Excerpted data:
※
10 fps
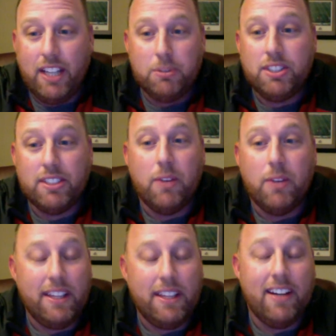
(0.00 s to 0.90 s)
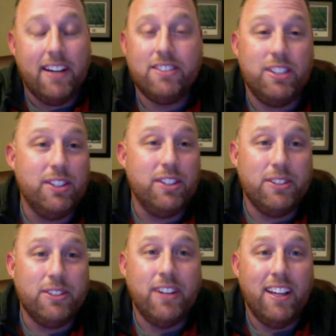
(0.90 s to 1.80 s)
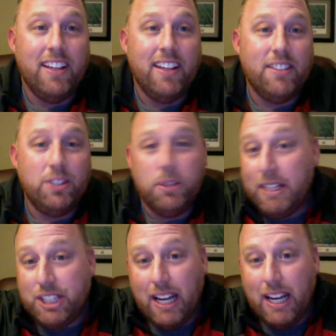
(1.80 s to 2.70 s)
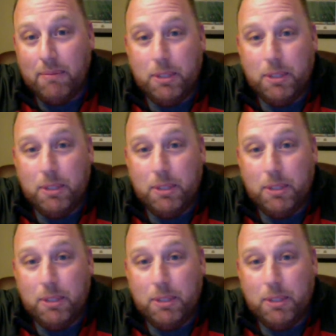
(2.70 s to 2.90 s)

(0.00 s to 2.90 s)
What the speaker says: I was just going there to do my job,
※
Exclude all images and restate the records above word for word.

Output of the exercise:
10 fps
(0.00 s to 0.90 s)
(0.90 s to 1.80 s)
(1.80 s to 2.70 s)
(2.70 s to 2.90 s)

(0.00 s to 2.90 s)
What the speaker says: I was just going there to do my job,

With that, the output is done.